Small Filippines in America

Before I visit Guam, my image of Guam is like Hawaii, and just thought “it’s a part of America”.

But NO. Guam is unique, pretty, and peaceful place. More than I expected.

Calamansi tea … !

Have you heard of the name “Calamansi” ?

It’s a citrus fruit, which is popular in Filippines.

I didn’t get the chance to eat the fruit, but I had iced Calamansi tea at Jeff’s Pirates Cove,

and I loved it!

It tastes like little bit lemon tea, but also like oreange tea, with the great flavor.

The fruit is sometimes called “Miracle fruit” because it’s rich in nutrition.

Like phloretin, which is an anti-aging antioxidant found in apples, pears, and grapefruits.

It is also rich in citric acid, which is said to promote fat burning,

and hesveridin, which is said to suppress the rise in blood pressure and decompose neutral fat.

So it’s really good for beauty and health.

But we were not in a Filipino restaurant. It’s grilled stake restaurant so maybe American?

And they serve the tea after lunch. As if it’s thier way or ruitine.

About Guam

Do you know how many “Americans” live in Guam?

I was thinking “about 50%?”. But I was completely wrong.

According to the 2010 census, the population of Guam is approximately 160,000, making it the most populous of the 15 islands in the Mariana Islands.

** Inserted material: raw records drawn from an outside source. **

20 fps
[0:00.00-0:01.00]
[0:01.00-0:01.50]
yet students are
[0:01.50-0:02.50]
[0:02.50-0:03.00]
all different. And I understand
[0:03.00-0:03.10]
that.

Of these, about 42% are indigenous Chamorros, about 27% are Filipinos, about 11% are Americans from the U.S. mainland (mainly U.S. military personnel), and the rest are Micronesians, Palauans, Koreans, Chinese, and Japanese.

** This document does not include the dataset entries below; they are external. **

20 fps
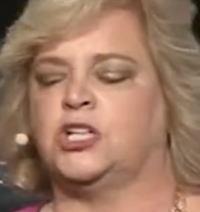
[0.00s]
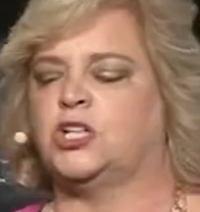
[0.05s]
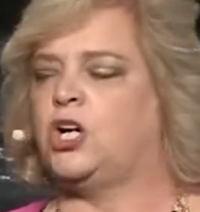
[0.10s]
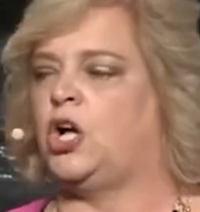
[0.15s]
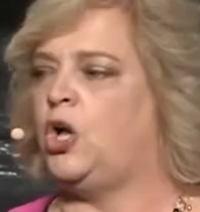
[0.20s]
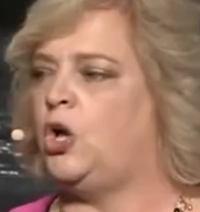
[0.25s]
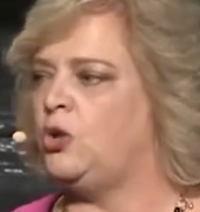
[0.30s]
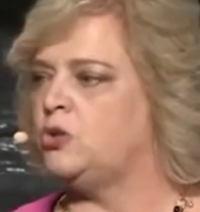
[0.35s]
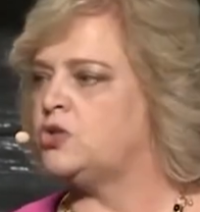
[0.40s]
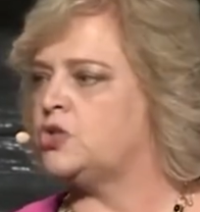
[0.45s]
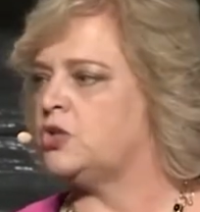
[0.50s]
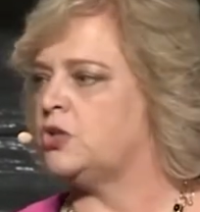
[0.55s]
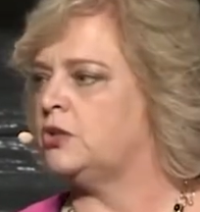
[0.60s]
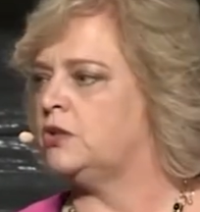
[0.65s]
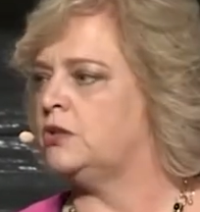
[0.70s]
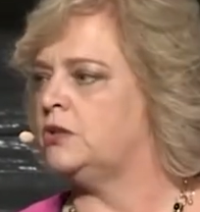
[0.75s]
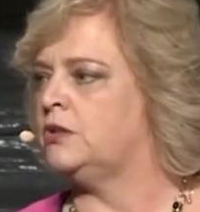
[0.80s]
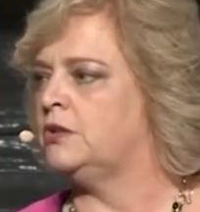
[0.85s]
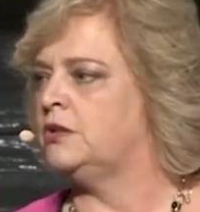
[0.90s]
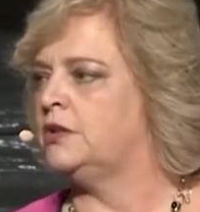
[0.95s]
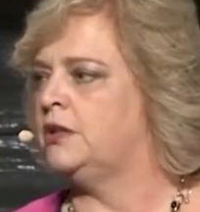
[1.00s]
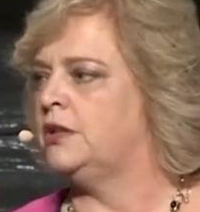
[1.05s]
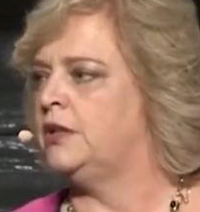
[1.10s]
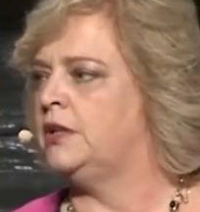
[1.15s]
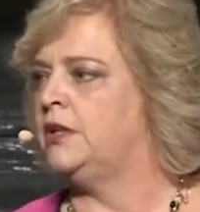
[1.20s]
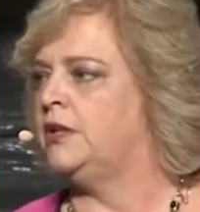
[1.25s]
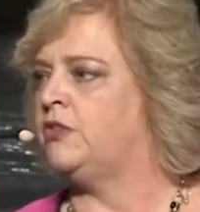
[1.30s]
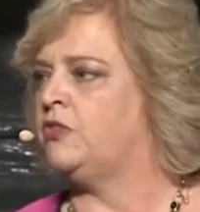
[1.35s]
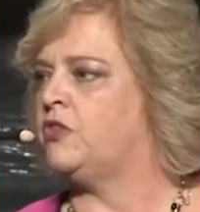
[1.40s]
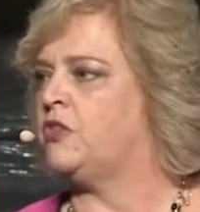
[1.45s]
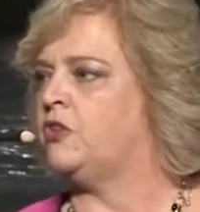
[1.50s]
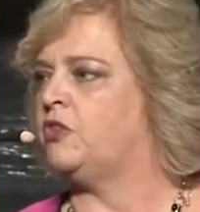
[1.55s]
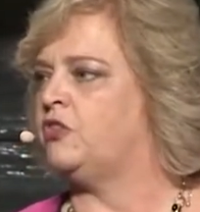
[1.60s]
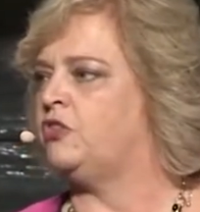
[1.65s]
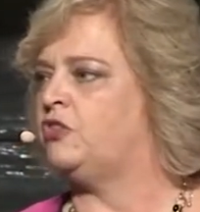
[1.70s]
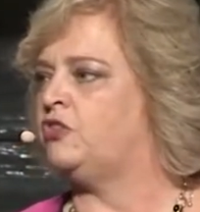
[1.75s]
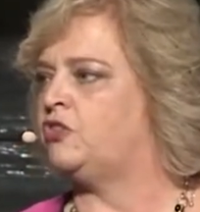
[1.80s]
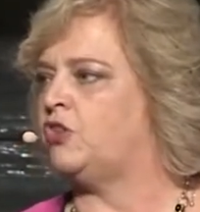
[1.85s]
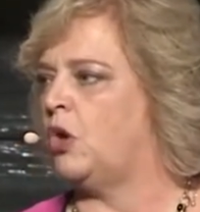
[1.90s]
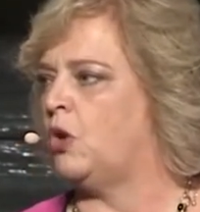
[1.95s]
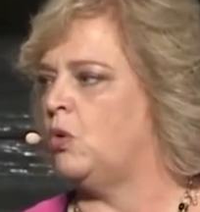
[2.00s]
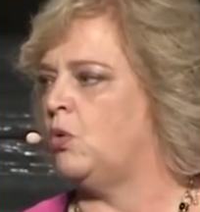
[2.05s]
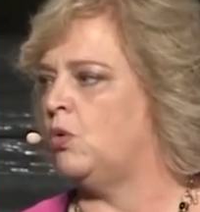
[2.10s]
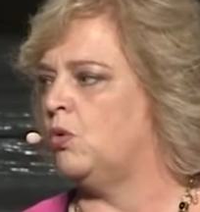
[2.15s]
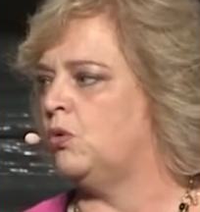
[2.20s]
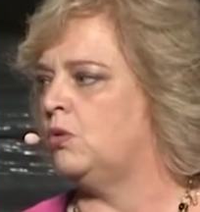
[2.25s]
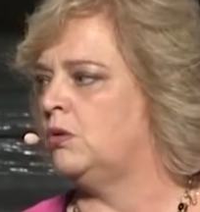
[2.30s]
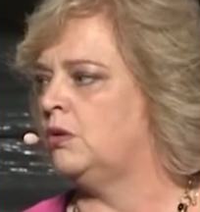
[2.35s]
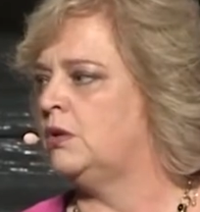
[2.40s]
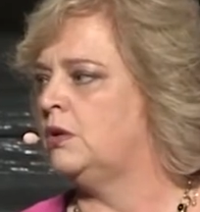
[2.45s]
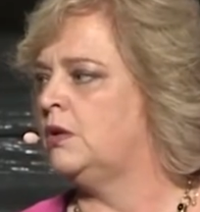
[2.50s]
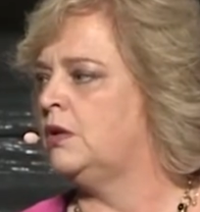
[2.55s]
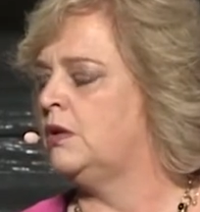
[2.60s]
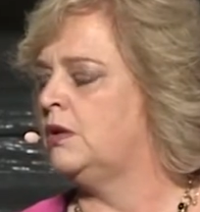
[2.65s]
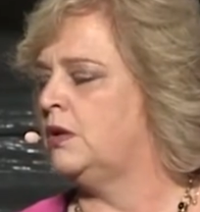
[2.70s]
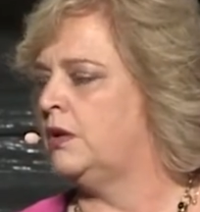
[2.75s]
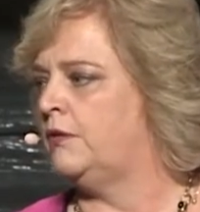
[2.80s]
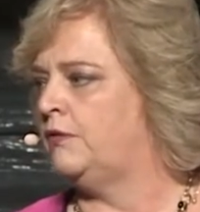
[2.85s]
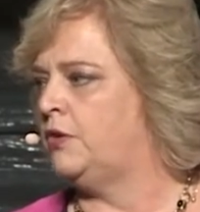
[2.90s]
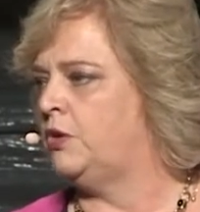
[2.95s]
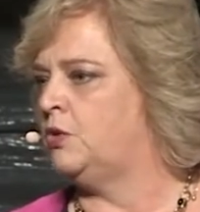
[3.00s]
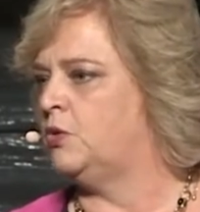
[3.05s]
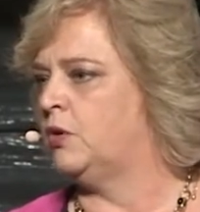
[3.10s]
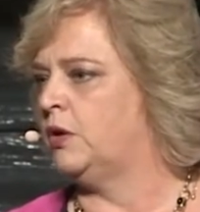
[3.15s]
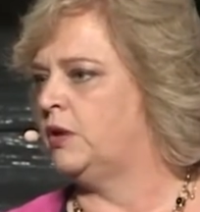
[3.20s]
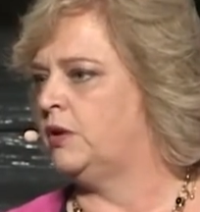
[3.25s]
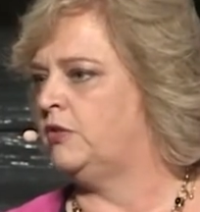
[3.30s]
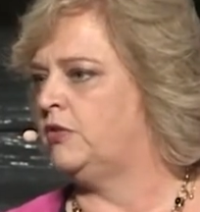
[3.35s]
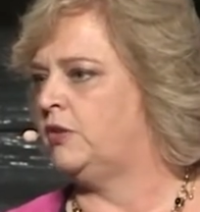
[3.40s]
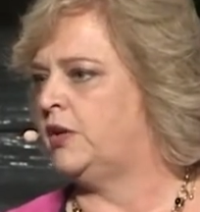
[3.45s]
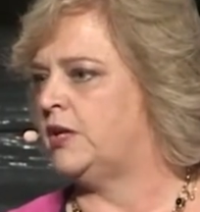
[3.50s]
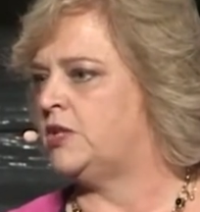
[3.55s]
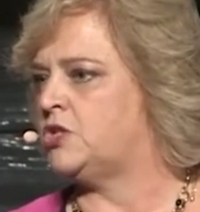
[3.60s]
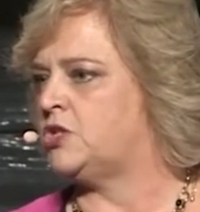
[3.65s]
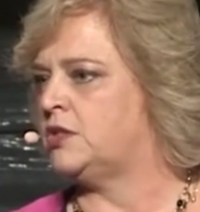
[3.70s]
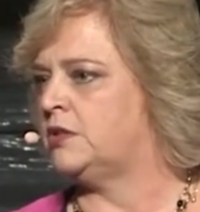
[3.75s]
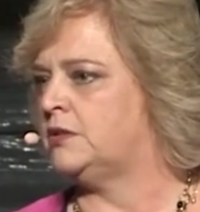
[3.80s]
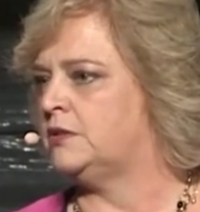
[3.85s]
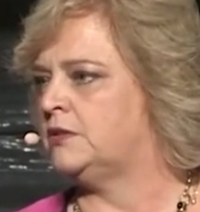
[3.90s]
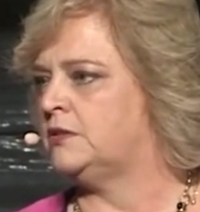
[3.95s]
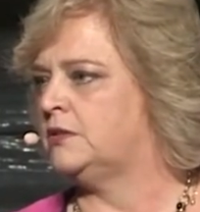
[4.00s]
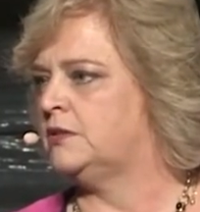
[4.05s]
Culture is the soul of the organization.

Consulate-General of Japan in Hagatna : https://www.hagatna.us.emb-japan.go.jp/itprtop_ja/index.html

American are 11% of population in Guam. And Filipinos are much more!

I was surprised. But I really understand the reason Guam has so many Asian food restaurants.

I love asian food, so I’m happy with this 🙂

Multinational Place

I felt there are so many privately managed shops and restaurants in Guam.

And oftentimes they’re owned by people who knows “how it actually tastes like in the country”.

I hope you know what I mean.

When I travelled, sometimes I tried Japanese food there.

In many cases, it was okay or good.

But one time I had the experience like “oh no— it’s not japanese food”,

and I knew they’ve never been to Japan and just imagine what it tastes like.

Well, maybe the owner know about it well, but the staff didn’t know. That was sad.

So, in Guam, I think I don’t need to worry about that.

And I’m happy to know that Guam is Multinational counrty.